* _Data in this exercise_
--- START ---
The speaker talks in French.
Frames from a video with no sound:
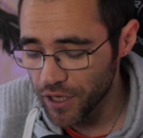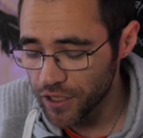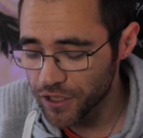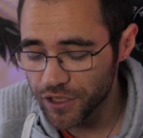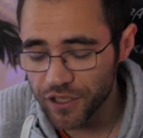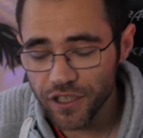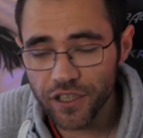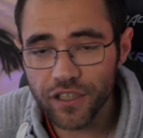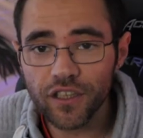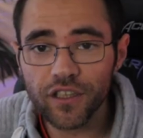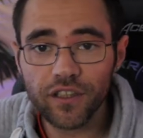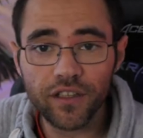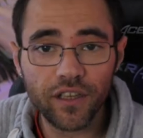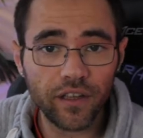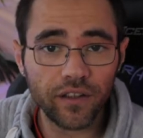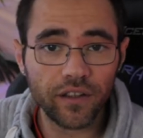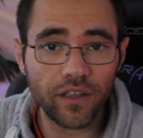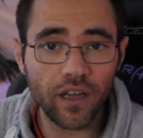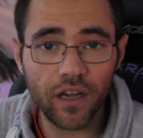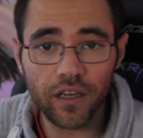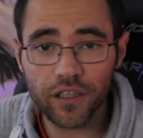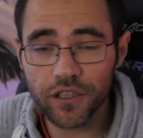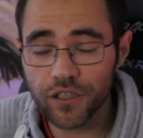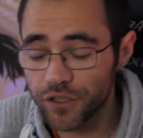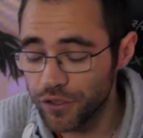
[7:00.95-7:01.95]
acheté des têtes
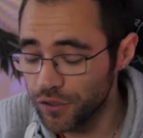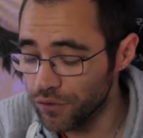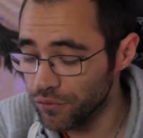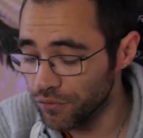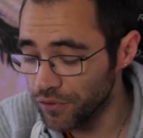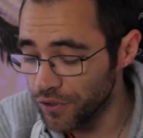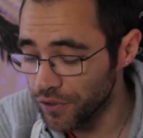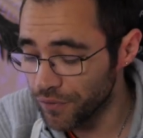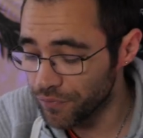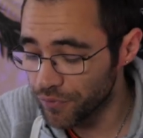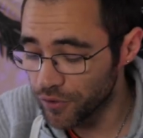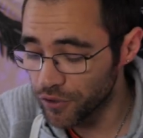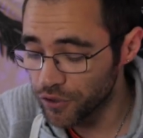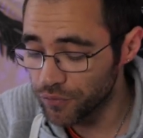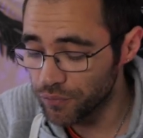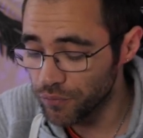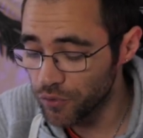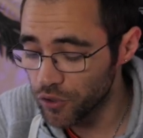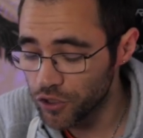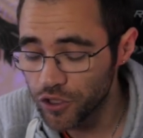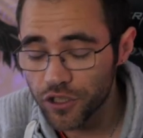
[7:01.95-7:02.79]
à Action et franchement,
--- END ---
Could you restate the material word for word, omitting the pictures?

* _Answer box_
The speaker talks in French.
Frames from a video with no sound:
[7:00.95-7:01.95]
acheté des têtes
[7:01.95-7:02.79]
à Action et franchement,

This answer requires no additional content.